Find answers from the community

Updated 3 months ago

Quick question Can someone clarify what

Quick question - Can someone clarify what num_outputs refers to in the PromptHelper class? Is that the number of tokens allowed in the output? The name is throwing me off
P
L
26 comments
Also the only place I can see it used is here:
Plain Text
result = (
    self.max_input_size - num_prompt_tokens - self.num_output
) // num_chunks

but I don't get how that's useful...
Num outputs is used to make sure the inputs to the LLM are small enough to generate num_output tokens
With models like openai, the input and output are connected

Tokens are generated one at a time, each one added to the input before generating the next token
So llama index needs to make sure the prompts to the LLM are small enough to have room to generate a response
hmm ok but then what does num_outputs refer to?
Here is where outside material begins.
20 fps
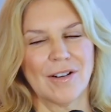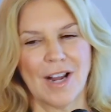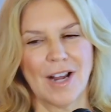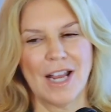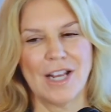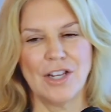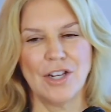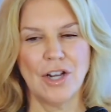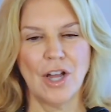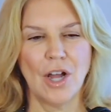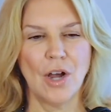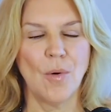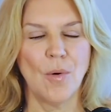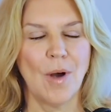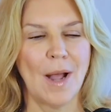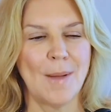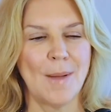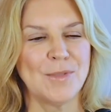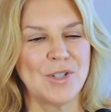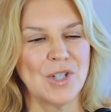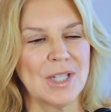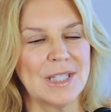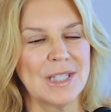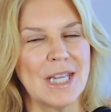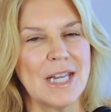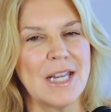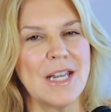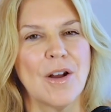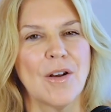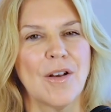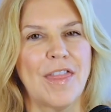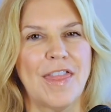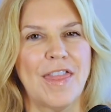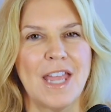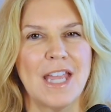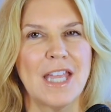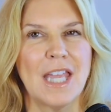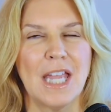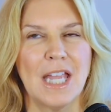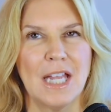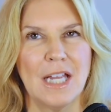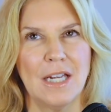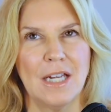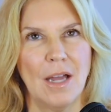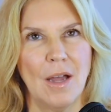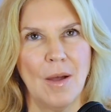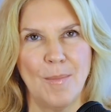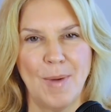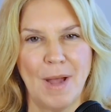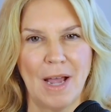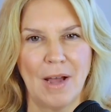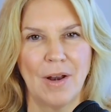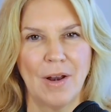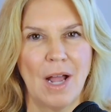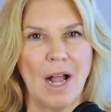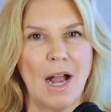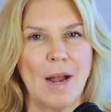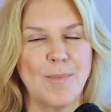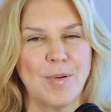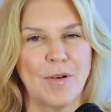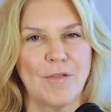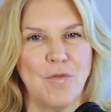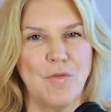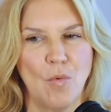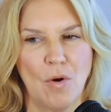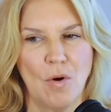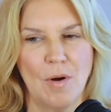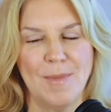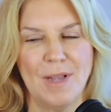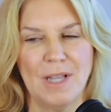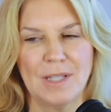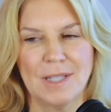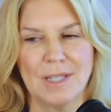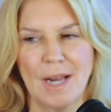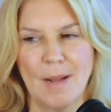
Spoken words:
And I'm just sitting here thinking about high performance,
Like how do I calculate what to put there?
It refers to how much the LLM might generate
By default, openai has max_tokens of 256, so num_output is also 256
I should also mention these numbers are all measuring tokens lol
ok gotcha so to clarify is num_output just the other side of max_input_size? Like maybe num_output should be called max_output_size?
and is 256 for an ADA model? So a GPT 3.0 model would be 4096?
It's not quite the other side. If I set num_output to 1000, then it takes max_input_size (4096 for openai) and tries to ensure that the prompts sent are at most 4096-1000=3096 tokens long
The term max_output_size kind of makes sense for a user's perspective yea
Ok so num_output is the remaining tokens available after you account for prompt length
Yea that's it πŸ’ͺ
Is there a reason that num_output can't be calculated automatically? I'm just wishing it was optional because I don't really care how long the output is. I'd like it to be as long as it needs to be.
So, let's say you retrieve your top k nodes, and you have compact mode on.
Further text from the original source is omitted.